# Data section
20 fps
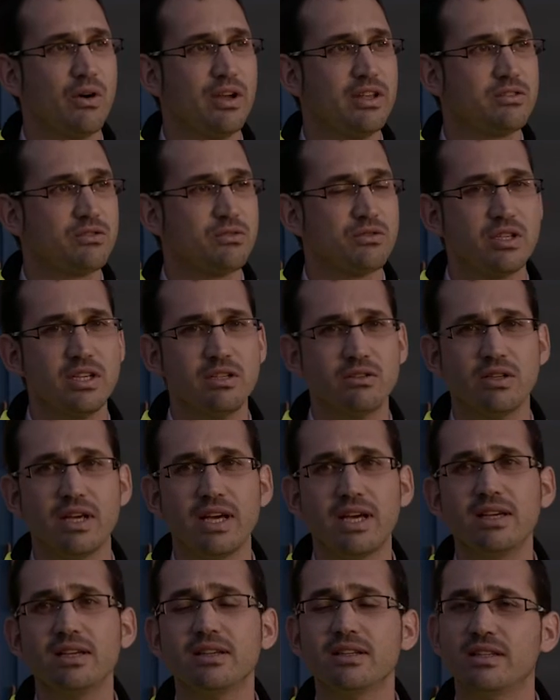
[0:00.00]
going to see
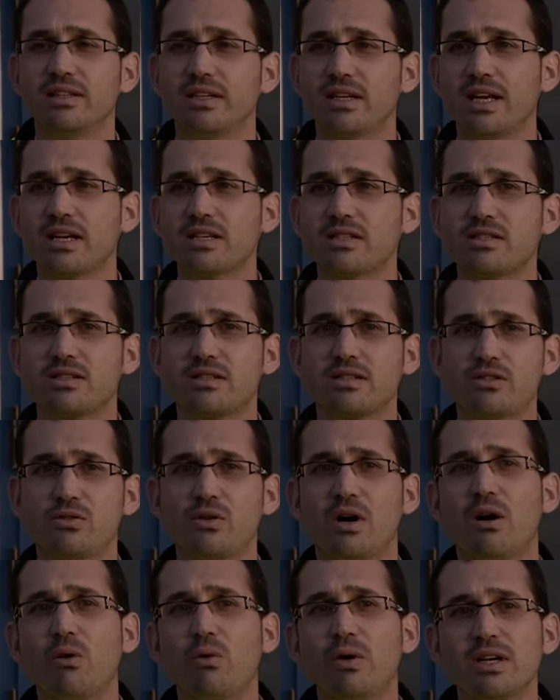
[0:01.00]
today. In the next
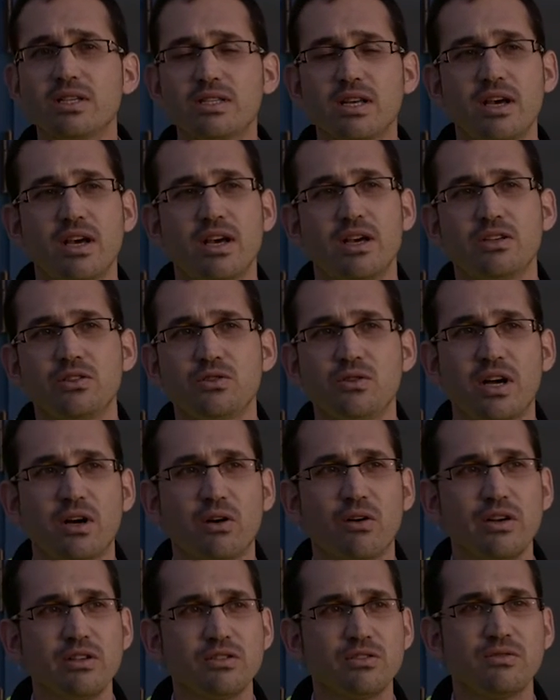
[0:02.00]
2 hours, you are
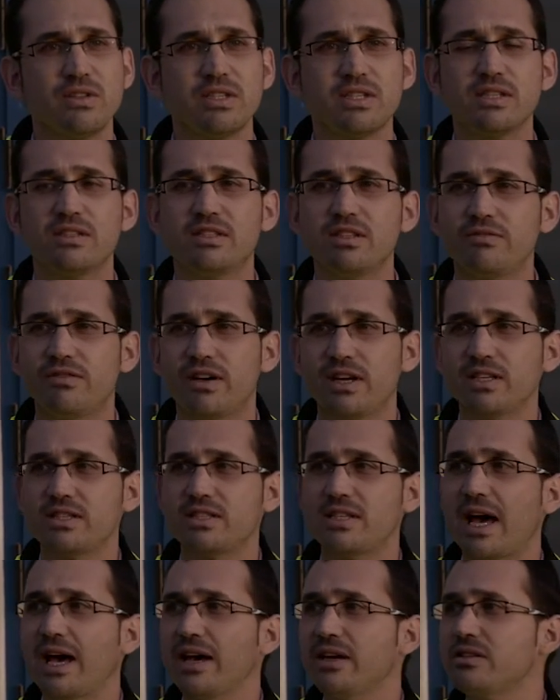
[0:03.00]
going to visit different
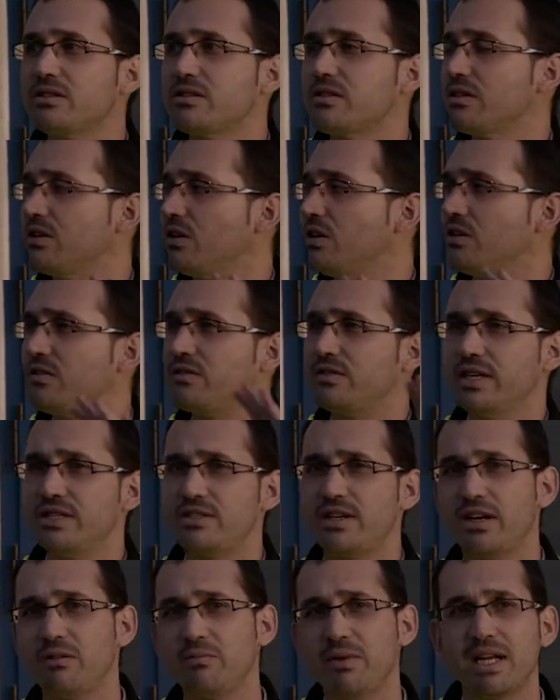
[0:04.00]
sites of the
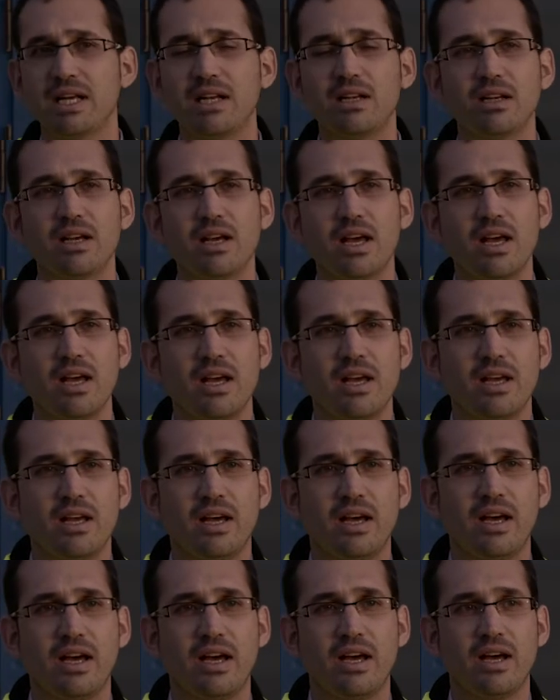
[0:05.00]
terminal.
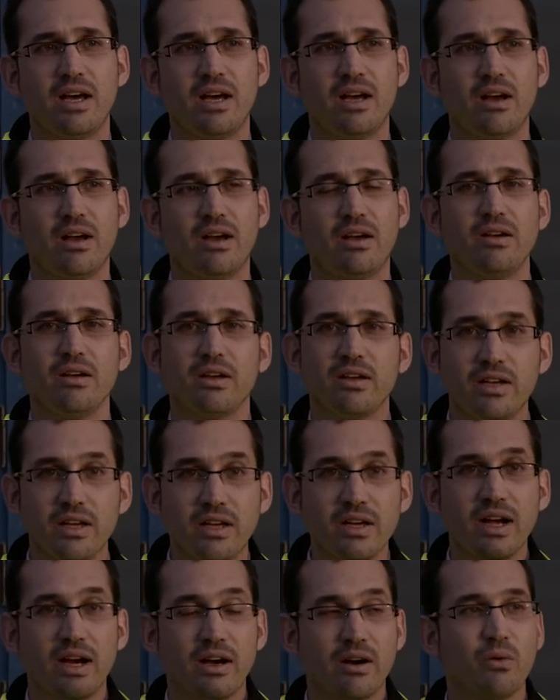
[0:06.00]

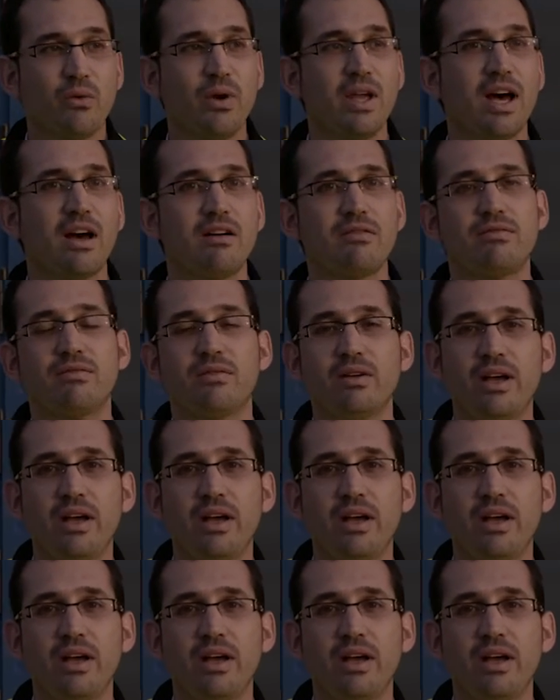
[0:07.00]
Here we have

# What you will do
Above are records to transcribe exactly; leave their pictures out.

# Expected answer
20 fps
[0:00.00]
going to see
[0:01.00]
today. In the next
[0:02.00]
2 hours, you are
[0:03.00]
going to visit different
[0:04.00]
sites of the
[0:05.00]
terminal.
[0:06.00]

[0:07.00]
Here we have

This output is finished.